◆ WHAT YOU SHOULD DO
Nothing should appear in the answer except the lines from the one with "[9:33.17-9:33.70]" through the end of the listing below, transcribed exactly and without pictures.

◆ MATERIAL FOR THE TASK

═══

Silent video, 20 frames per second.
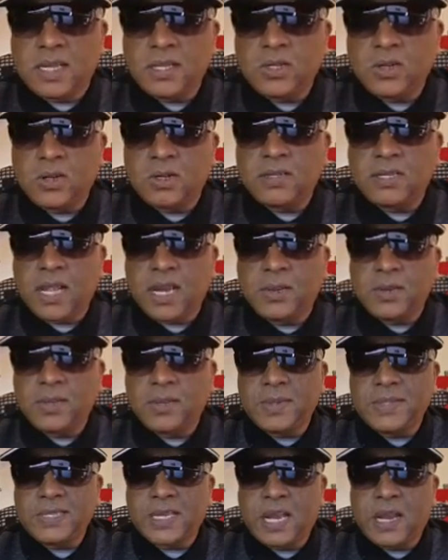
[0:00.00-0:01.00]
Don Dala with the
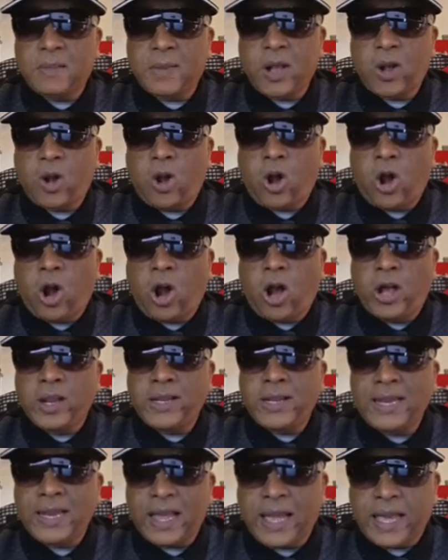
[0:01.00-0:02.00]
Masala, my
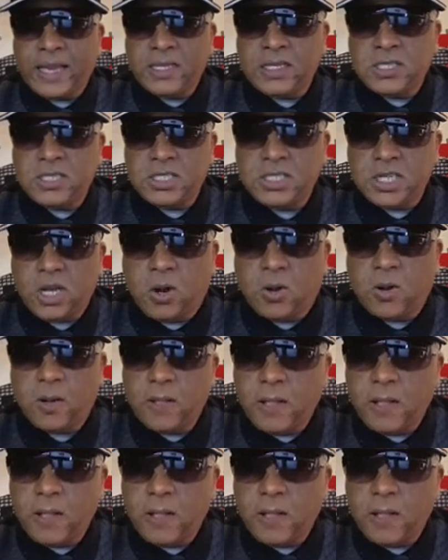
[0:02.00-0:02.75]
online show.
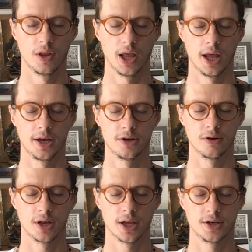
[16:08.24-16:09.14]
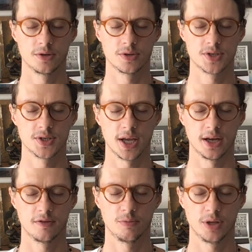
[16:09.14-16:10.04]
entering into a
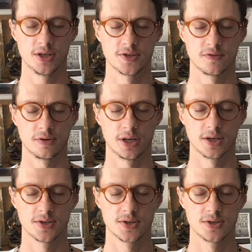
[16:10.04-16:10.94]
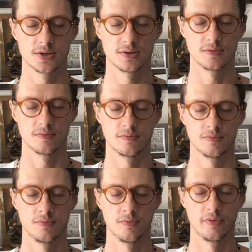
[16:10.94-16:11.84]
state of peacefulness.
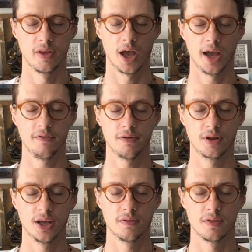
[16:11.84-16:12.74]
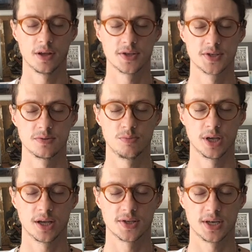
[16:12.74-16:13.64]
I forgive this
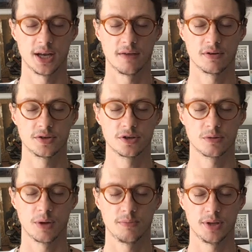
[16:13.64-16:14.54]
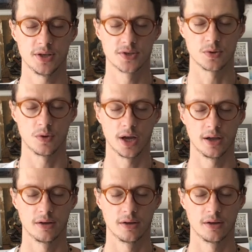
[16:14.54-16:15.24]
because it never took my peace away.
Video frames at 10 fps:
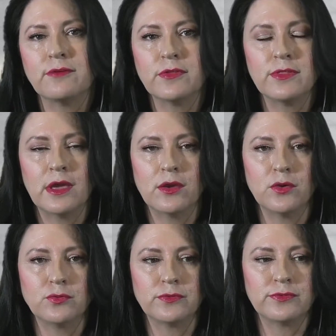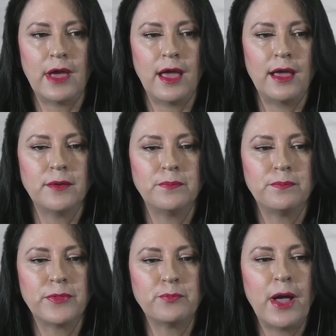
even though the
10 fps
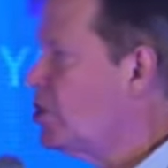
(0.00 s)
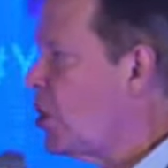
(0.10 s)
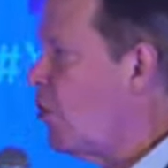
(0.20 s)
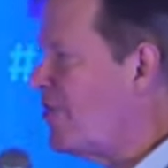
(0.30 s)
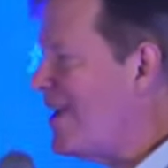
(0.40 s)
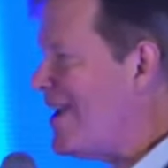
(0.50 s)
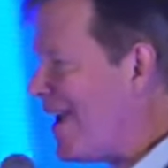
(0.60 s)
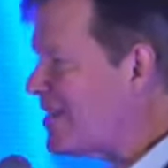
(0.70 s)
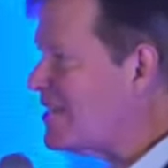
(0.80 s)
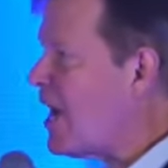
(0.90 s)
So the
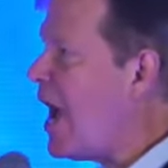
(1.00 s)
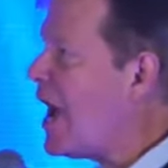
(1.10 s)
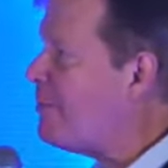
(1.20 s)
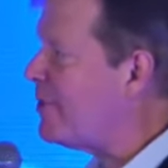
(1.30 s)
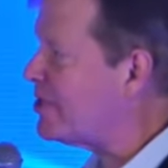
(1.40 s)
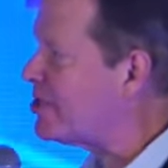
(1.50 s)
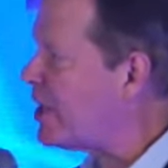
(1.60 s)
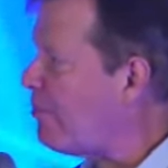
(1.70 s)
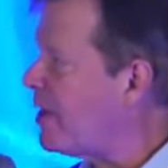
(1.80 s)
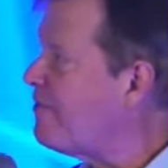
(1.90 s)
next time that
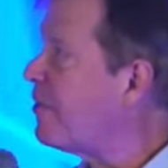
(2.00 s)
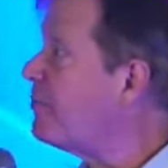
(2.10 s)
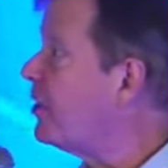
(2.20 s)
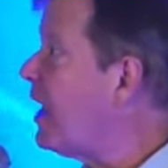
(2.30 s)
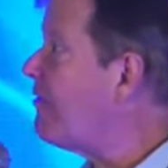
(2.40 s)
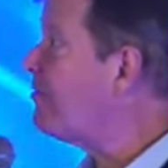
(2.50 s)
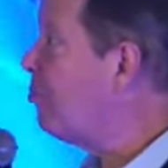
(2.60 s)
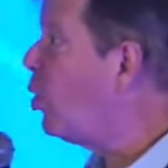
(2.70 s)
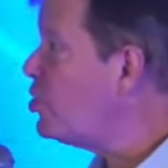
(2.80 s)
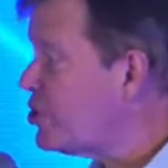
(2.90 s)
somebody from the
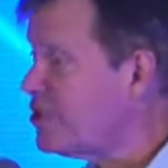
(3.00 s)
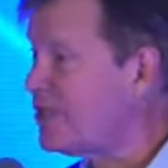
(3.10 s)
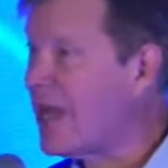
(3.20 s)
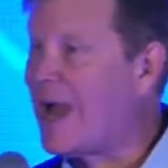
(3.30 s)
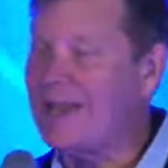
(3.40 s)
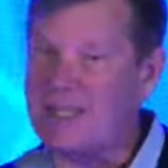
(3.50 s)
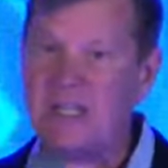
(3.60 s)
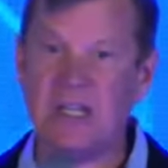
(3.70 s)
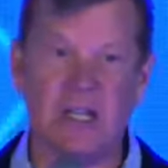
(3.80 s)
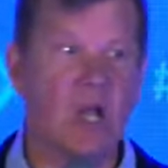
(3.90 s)
left pushes the
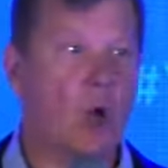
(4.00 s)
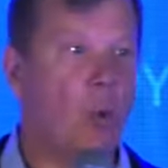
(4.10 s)
idea,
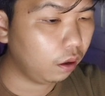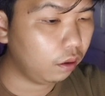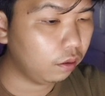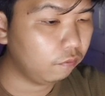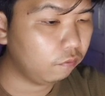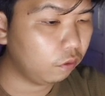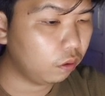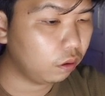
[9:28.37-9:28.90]
And
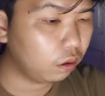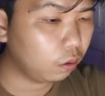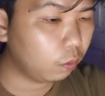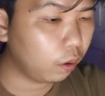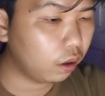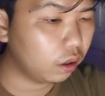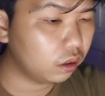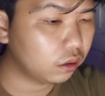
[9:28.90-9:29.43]
then for the
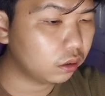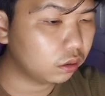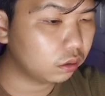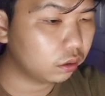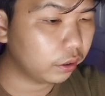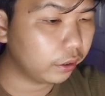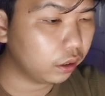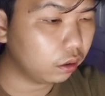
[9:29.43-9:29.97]
query
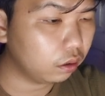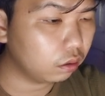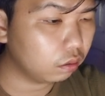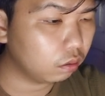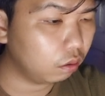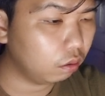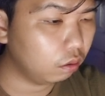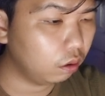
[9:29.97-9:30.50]
string,
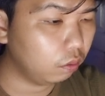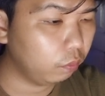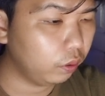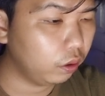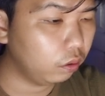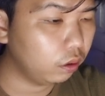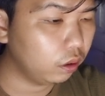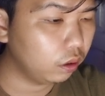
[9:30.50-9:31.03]
oh no,
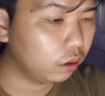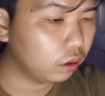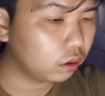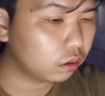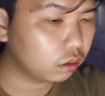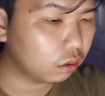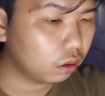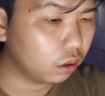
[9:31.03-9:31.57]
we don't need
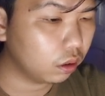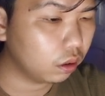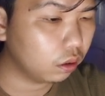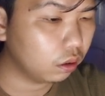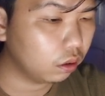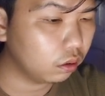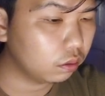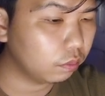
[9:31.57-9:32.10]
this, sorry.
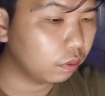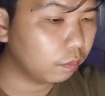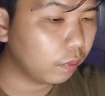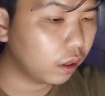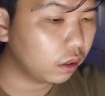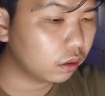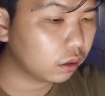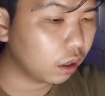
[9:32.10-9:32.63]
It's the
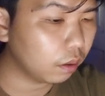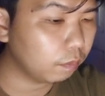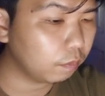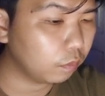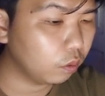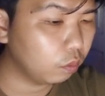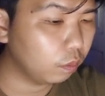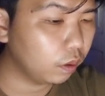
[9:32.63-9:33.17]
body type
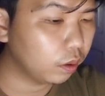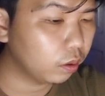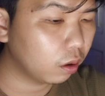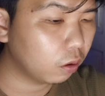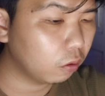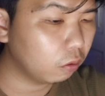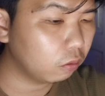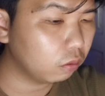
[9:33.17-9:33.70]
will be
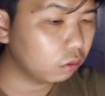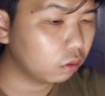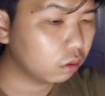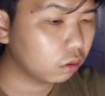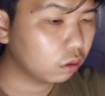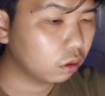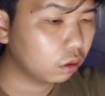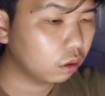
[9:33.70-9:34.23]
raw.
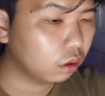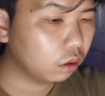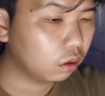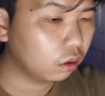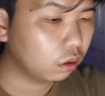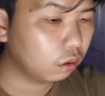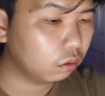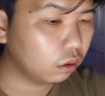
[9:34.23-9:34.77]

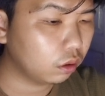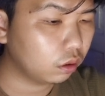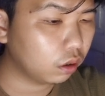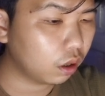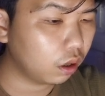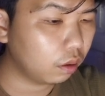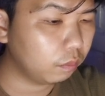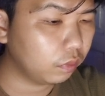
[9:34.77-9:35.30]
And then
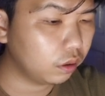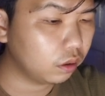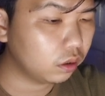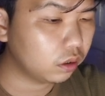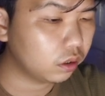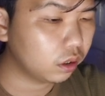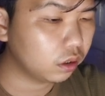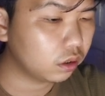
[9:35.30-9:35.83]
type
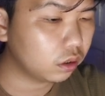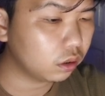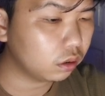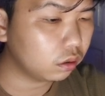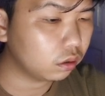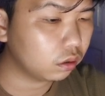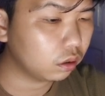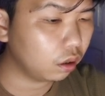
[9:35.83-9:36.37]
is
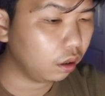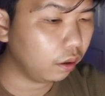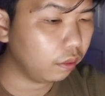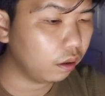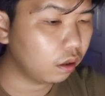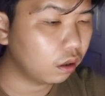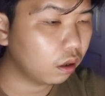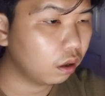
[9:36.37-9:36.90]
JSON.
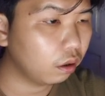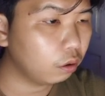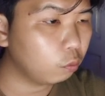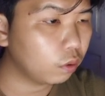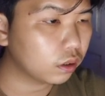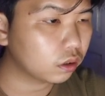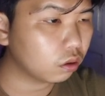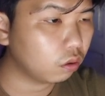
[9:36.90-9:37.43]
And then the
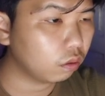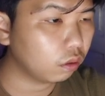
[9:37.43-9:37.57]
request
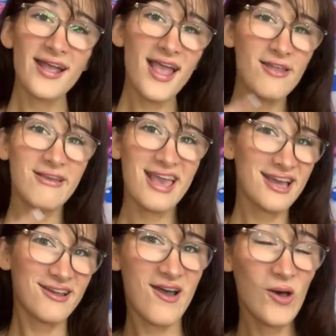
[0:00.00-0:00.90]
Anyway, I
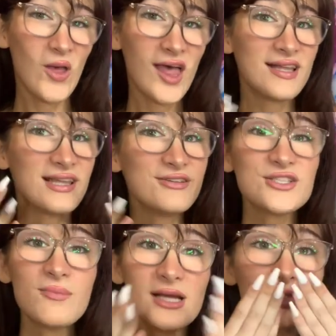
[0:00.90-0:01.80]
gotta go. I love you
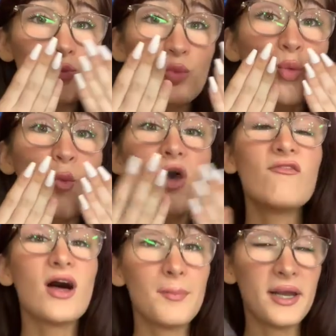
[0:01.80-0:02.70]
so much.
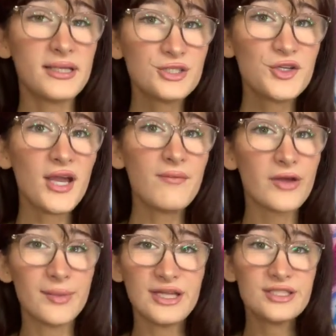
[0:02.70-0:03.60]
Follow me on Instagram,
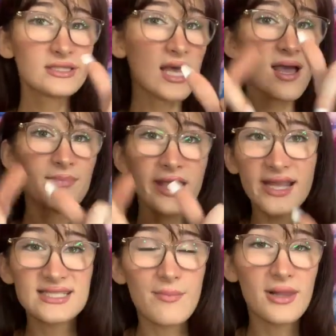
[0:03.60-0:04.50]
follow me on TikTok. I'm
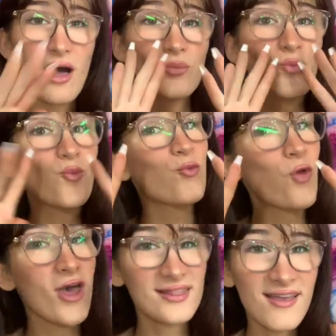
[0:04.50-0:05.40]
looking at down below.
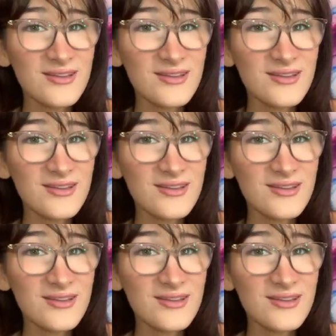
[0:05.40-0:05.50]
Love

═══

◆ EXERCISE RESULT
[9:33.17-9:33.70]
will be
[9:33.70-9:34.23]
raw.
[9:34.23-9:34.77]

[9:34.77-9:35.30]
And then
[9:35.30-9:35.83]
type
[9:35.83-9:36.37]
is
[9:36.37-9:36.90]
JSON.
[9:36.90-9:37.43]
And then the
[9:37.43-9:37.57]
request
[0:00.00-0:00.90]
Anyway, I
[0:00.90-0:01.80]
gotta go. I love you
[0:01.80-0:02.70]
so much.
[0:02.70-0:03.60]
Follow me on Instagram,
[0:03.60-0:04.50]
follow me on TikTok. I'm
[0:04.50-0:05.40]
looking at down below.
[0:05.40-0:05.50]
Love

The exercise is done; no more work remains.